Data supplied below:

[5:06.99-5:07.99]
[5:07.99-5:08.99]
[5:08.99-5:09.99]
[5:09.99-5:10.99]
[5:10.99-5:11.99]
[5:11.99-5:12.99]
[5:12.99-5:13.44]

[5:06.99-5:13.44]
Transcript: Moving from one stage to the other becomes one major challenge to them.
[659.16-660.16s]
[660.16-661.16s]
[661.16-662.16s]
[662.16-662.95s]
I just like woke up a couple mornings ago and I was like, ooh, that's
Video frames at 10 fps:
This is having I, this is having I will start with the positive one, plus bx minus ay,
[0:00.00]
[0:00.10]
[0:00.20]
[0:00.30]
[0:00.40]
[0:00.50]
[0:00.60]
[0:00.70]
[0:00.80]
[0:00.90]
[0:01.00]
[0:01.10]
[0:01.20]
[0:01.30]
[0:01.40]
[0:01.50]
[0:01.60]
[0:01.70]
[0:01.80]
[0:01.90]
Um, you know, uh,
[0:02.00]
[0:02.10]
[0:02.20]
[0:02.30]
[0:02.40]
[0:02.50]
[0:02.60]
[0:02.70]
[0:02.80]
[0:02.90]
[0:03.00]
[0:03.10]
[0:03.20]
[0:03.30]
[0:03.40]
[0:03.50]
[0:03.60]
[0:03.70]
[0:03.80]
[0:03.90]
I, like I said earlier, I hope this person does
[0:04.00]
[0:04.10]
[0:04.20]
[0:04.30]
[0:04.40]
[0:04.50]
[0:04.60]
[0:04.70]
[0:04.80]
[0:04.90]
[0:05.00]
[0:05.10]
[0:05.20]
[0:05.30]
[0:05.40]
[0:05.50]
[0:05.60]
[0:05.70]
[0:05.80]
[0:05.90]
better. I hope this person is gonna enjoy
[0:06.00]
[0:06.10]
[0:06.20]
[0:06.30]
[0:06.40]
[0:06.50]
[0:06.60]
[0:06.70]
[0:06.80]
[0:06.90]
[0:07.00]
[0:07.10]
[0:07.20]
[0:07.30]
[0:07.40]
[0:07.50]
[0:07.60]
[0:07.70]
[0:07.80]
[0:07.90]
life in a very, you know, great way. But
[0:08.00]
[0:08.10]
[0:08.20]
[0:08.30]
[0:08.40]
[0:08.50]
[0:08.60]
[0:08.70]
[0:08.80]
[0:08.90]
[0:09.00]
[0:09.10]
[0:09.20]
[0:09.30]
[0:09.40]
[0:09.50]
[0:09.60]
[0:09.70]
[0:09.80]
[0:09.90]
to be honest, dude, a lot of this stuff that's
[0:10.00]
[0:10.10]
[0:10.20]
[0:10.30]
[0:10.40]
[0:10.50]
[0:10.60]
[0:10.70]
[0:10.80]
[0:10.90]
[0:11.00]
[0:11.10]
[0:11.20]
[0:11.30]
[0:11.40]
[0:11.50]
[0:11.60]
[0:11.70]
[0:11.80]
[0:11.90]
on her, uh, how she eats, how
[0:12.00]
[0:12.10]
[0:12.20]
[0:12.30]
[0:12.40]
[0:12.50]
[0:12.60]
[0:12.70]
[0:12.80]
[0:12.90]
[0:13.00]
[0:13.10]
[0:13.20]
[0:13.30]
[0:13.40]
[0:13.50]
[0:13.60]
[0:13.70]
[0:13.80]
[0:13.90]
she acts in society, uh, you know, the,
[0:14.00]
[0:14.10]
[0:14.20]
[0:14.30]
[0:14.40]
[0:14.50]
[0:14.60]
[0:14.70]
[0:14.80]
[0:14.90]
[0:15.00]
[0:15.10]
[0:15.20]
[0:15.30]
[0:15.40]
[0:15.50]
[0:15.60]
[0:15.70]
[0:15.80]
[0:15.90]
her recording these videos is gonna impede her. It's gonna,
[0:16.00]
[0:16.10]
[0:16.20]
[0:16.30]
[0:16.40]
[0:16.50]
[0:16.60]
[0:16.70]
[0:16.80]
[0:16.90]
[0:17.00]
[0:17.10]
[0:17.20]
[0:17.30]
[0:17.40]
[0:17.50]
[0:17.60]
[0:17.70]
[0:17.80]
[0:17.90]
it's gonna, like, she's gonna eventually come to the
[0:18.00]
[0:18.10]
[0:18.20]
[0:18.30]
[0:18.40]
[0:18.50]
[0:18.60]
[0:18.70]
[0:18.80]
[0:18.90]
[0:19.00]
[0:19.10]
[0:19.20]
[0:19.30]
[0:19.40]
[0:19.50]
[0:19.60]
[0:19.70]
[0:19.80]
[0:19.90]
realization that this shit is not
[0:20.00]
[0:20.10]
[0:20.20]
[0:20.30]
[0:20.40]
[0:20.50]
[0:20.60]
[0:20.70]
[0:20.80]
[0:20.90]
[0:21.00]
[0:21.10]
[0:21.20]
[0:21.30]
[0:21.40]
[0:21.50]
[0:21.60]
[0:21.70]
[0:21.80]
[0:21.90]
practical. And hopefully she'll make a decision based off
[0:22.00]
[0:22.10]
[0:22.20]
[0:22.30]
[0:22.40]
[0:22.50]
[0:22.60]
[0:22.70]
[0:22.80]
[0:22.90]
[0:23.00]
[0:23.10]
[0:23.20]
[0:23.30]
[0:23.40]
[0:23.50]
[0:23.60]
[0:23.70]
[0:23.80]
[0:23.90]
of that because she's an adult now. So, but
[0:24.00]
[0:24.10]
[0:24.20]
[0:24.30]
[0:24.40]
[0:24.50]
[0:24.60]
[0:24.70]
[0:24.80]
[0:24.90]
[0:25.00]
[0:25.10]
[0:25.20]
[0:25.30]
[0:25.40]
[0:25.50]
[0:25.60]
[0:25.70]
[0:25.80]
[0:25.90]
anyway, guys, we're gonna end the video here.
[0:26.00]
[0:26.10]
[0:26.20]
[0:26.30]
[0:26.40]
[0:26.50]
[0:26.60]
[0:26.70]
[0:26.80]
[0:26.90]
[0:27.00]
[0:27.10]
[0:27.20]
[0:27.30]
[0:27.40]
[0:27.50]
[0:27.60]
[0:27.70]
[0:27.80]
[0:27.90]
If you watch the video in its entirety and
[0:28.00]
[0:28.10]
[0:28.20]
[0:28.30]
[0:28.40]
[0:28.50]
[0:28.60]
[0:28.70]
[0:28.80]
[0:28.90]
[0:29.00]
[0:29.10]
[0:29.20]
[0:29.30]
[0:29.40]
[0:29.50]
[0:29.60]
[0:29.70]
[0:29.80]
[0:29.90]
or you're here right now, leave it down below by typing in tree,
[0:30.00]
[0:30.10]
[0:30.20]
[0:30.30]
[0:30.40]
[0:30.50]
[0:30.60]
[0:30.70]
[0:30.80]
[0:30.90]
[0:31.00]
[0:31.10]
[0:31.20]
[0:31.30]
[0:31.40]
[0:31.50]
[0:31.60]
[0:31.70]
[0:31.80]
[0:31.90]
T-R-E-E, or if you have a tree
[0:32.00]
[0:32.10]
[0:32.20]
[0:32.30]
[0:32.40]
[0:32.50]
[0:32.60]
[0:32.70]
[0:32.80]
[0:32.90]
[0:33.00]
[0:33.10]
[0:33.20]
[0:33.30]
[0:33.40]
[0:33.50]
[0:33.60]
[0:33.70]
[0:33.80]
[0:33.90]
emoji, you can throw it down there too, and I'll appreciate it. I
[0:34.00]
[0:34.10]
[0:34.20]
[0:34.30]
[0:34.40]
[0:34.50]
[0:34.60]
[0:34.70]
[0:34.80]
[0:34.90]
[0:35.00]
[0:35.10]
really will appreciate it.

End of Data supplied.

Exercise description: The records above are to be restated word for word, in full.

Answer box:
[5:06.99-5:07.99]
[5:07.99-5:08.99]
[5:08.99-5:09.99]
[5:09.99-5:10.99]
[5:10.99-5:11.99]
[5:11.99-5:12.99]
[5:12.99-5:13.44]

[5:06.99-5:13.44]
Transcript: Moving from one stage to the other becomes one major challenge to them.
[659.16-660.16s]
[660.16-661.16s]
[661.16-662.16s]
[662.16-662.95s]
I just like woke up a couple mornings ago and I was like, ooh, that's
Video frames at 10 fps:
This is having I, this is having I will start with the positive one, plus bx minus ay,
[0:00.00]
[0:00.10]
[0:00.20]
[0:00.30]
[0:00.40]
[0:00.50]
[0:00.60]
[0:00.70]
[0:00.80]
[0:00.90]
[0:01.00]
[0:01.10]
[0:01.20]
[0:01.30]
[0:01.40]
[0:01.50]
[0:01.60]
[0:01.70]
[0:01.80]
[0:01.90]
Um, you know, uh,
[0:02.00]
[0:02.10]
[0:02.20]
[0:02.30]
[0:02.40]
[0:02.50]
[0:02.60]
[0:02.70]
[0:02.80]
[0:02.90]
[0:03.00]
[0:03.10]
[0:03.20]
[0:03.30]
[0:03.40]
[0:03.50]
[0:03.60]
[0:03.70]
[0:03.80]
[0:03.90]
I, like I said earlier, I hope this person does
[0:04.00]
[0:04.10]
[0:04.20]
[0:04.30]
[0:04.40]
[0:04.50]
[0:04.60]
[0:04.70]
[0:04.80]
[0:04.90]
[0:05.00]
[0:05.10]
[0:05.20]
[0:05.30]
[0:05.40]
[0:05.50]
[0:05.60]
[0:05.70]
[0:05.80]
[0:05.90]
better. I hope this person is gonna enjoy
[0:06.00]
[0:06.10]
[0:06.20]
[0:06.30]
[0:06.40]
[0:06.50]
[0:06.60]
[0:06.70]
[0:06.80]
[0:06.90]
[0:07.00]
[0:07.10]
[0:07.20]
[0:07.30]
[0:07.40]
[0:07.50]
[0:07.60]
[0:07.70]
[0:07.80]
[0:07.90]
life in a very, you know, great way. But
[0:08.00]
[0:08.10]
[0:08.20]
[0:08.30]
[0:08.40]
[0:08.50]
[0:08.60]
[0:08.70]
[0:08.80]
[0:08.90]
[0:09.00]
[0:09.10]
[0:09.20]
[0:09.30]
[0:09.40]
[0:09.50]
[0:09.60]
[0:09.70]
[0:09.80]
[0:09.90]
to be honest, dude, a lot of this stuff that's
[0:10.00]
[0:10.10]
[0:10.20]
[0:10.30]
[0:10.40]
[0:10.50]
[0:10.60]
[0:10.70]
[0:10.80]
[0:10.90]
[0:11.00]
[0:11.10]
[0:11.20]
[0:11.30]
[0:11.40]
[0:11.50]
[0:11.60]
[0:11.70]
[0:11.80]
[0:11.90]
on her, uh, how she eats, how
[0:12.00]
[0:12.10]
[0:12.20]
[0:12.30]
[0:12.40]
[0:12.50]
[0:12.60]
[0:12.70]
[0:12.80]
[0:12.90]
[0:13.00]
[0:13.10]
[0:13.20]
[0:13.30]
[0:13.40]
[0:13.50]
[0:13.60]
[0:13.70]
[0:13.80]
[0:13.90]
she acts in society, uh, you know, the,
[0:14.00]
[0:14.10]
[0:14.20]
[0:14.30]
[0:14.40]
[0:14.50]
[0:14.60]
[0:14.70]
[0:14.80]
[0:14.90]
[0:15.00]
[0:15.10]
[0:15.20]
[0:15.30]
[0:15.40]
[0:15.50]
[0:15.60]
[0:15.70]
[0:15.80]
[0:15.90]
her recording these videos is gonna impede her. It's gonna,
[0:16.00]
[0:16.10]
[0:16.20]
[0:16.30]
[0:16.40]
[0:16.50]
[0:16.60]
[0:16.70]
[0:16.80]
[0:16.90]
[0:17.00]
[0:17.10]
[0:17.20]
[0:17.30]
[0:17.40]
[0:17.50]
[0:17.60]
[0:17.70]
[0:17.80]
[0:17.90]
it's gonna, like, she's gonna eventually come to the
[0:18.00]
[0:18.10]
[0:18.20]
[0:18.30]
[0:18.40]
[0:18.50]
[0:18.60]
[0:18.70]
[0:18.80]
[0:18.90]
[0:19.00]
[0:19.10]
[0:19.20]
[0:19.30]
[0:19.40]
[0:19.50]
[0:19.60]
[0:19.70]
[0:19.80]
[0:19.90]
realization that this shit is not
[0:20.00]
[0:20.10]
[0:20.20]
[0:20.30]
[0:20.40]
[0:20.50]
[0:20.60]
[0:20.70]
[0:20.80]
[0:20.90]
[0:21.00]
[0:21.10]
[0:21.20]
[0:21.30]
[0:21.40]
[0:21.50]
[0:21.60]
[0:21.70]
[0:21.80]
[0:21.90]
practical. And hopefully she'll make a decision based off
[0:22.00]
[0:22.10]
[0:22.20]
[0:22.30]
[0:22.40]
[0:22.50]
[0:22.60]
[0:22.70]
[0:22.80]
[0:22.90]
[0:23.00]
[0:23.10]
[0:23.20]
[0:23.30]
[0:23.40]
[0:23.50]
[0:23.60]
[0:23.70]
[0:23.80]
[0:23.90]
of that because she's an adult now. So, but
[0:24.00]
[0:24.10]
[0:24.20]
[0:24.30]
[0:24.40]
[0:24.50]
[0:24.60]
[0:24.70]
[0:24.80]
[0:24.90]
[0:25.00]
[0:25.10]
[0:25.20]
[0:25.30]
[0:25.40]
[0:25.50]
[0:25.60]
[0:25.70]
[0:25.80]
[0:25.90]
anyway, guys, we're gonna end the video here.
[0:26.00]
[0:26.10]
[0:26.20]
[0:26.30]
[0:26.40]
[0:26.50]
[0:26.60]
[0:26.70]
[0:26.80]
[0:26.90]
[0:27.00]
[0:27.10]
[0:27.20]
[0:27.30]
[0:27.40]
[0:27.50]
[0:27.60]
[0:27.70]
[0:27.80]
[0:27.90]
If you watch the video in its entirety and
[0:28.00]
[0:28.10]
[0:28.20]
[0:28.30]
[0:28.40]
[0:28.50]
[0:28.60]
[0:28.70]
[0:28.80]
[0:28.90]
[0:29.00]
[0:29.10]
[0:29.20]
[0:29.30]
[0:29.40]
[0:29.50]
[0:29.60]
[0:29.70]
[0:29.80]
[0:29.90]
or you're here right now, leave it down below by typing in tree,
[0:30.00]
[0:30.10]
[0:30.20]
[0:30.30]
[0:30.40]
[0:30.50]
[0:30.60]
[0:30.70]
[0:30.80]
[0:30.90]
[0:31.00]
[0:31.10]
[0:31.20]
[0:31.30]
[0:31.40]
[0:31.50]
[0:31.60]
[0:31.70]
[0:31.80]
[0:31.90]
T-R-E-E, or if you have a tree
[0:32.00]
[0:32.10]
[0:32.20]
[0:32.30]
[0:32.40]
[0:32.50]
[0:32.60]
[0:32.70]
[0:32.80]
[0:32.90]
[0:33.00]
[0:33.10]
[0:33.20]
[0:33.30]
[0:33.40]
[0:33.50]
[0:33.60]
[0:33.70]
[0:33.80]
[0:33.90]
emoji, you can throw it down there too, and I'll appreciate it. I
[0:34.00]
[0:34.10]
[0:34.20]
[0:34.30]
[0:34.40]
[0:34.50]
[0:34.60]
[0:34.70]
[0:34.80]
[0:34.90]
[0:35.00]
[0:35.10]
really will appreciate it.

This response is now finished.